Sixty-fourth note

In music notation, a sixty-fourth note (American), or hemidemisemiquaver or semidemisemiquaver (British), sometimes called a half-thirty-second note (Burrowes 1874, 42), is a note played for half the duration of a thirty-second note (or demisemiquaver), hence the name. It first occurs in the late 17th century and, apart from rare occurrences of hundred twenty-eighth notes (semihemidemisemiquavers) and two hundred fifty-sixth notes (demisemihemidemisemiquavers), it is the shortest value found in musical notation (Morehen 2001).

Sixty-fourth notes are notated with a filled-in oval note head and a straight note stem with four flags.
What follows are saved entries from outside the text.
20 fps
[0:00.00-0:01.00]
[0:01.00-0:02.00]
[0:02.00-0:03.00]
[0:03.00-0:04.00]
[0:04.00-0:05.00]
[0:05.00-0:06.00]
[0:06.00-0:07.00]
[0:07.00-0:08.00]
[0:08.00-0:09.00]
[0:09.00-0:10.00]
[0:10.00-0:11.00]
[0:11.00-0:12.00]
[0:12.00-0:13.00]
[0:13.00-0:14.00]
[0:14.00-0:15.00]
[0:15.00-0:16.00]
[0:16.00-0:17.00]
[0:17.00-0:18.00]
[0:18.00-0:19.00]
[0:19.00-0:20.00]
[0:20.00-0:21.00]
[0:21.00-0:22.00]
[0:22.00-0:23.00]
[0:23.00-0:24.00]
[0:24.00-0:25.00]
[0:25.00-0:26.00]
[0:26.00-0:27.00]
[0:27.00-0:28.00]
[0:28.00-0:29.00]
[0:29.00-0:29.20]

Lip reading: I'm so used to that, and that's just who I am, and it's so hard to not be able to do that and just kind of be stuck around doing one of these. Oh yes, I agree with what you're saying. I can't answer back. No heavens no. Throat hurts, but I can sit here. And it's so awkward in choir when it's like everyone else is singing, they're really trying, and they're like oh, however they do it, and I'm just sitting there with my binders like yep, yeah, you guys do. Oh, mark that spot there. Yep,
The stem is drawn to the left of the note head going downward when the note is above or on the middle line of the staff. When the note head is below the middle line the stem is drawn to the right of the note head going upward. A single 64th note is always stemmed with flags, while two or more are usually beamed in groups (Gerou and Lusk 1996, p. 211).
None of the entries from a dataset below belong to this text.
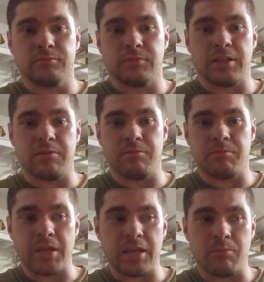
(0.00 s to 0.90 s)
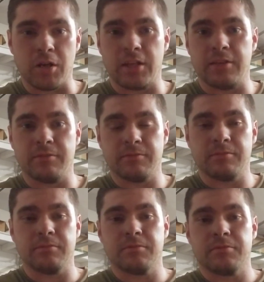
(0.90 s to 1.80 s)
Getting paid money.
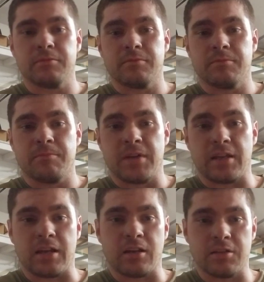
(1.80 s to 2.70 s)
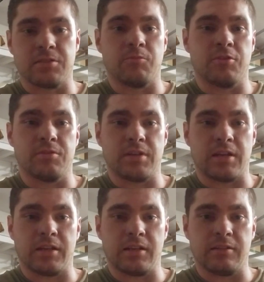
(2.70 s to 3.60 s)
I got customers, and I
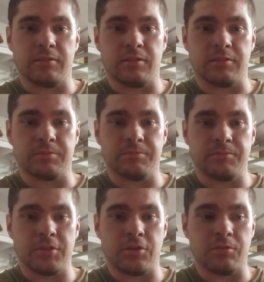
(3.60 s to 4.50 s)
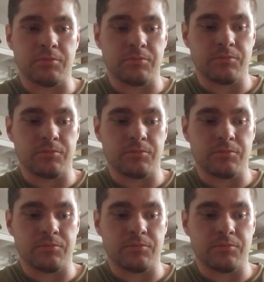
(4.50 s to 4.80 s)
got a you know,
Numerous sixty-fourth notes beamed together

A similar, but rarely encountered symbol is the sixty-fourth rest (or hemidemisemiquaver rest, shown on the right of the image) which denotes silence for the same duration as a sixty-fourth note.

Notes shorter than a sixty-fourth note are very rarely used, though the hundred twenty-eighth note (otherwise known as the semihemidemisemiquaver (Haas 2011, 112) and even shorter notes, are occasionally found.

"Semifusa" derives from the mensural notation corresponding to the modern sixteenth note.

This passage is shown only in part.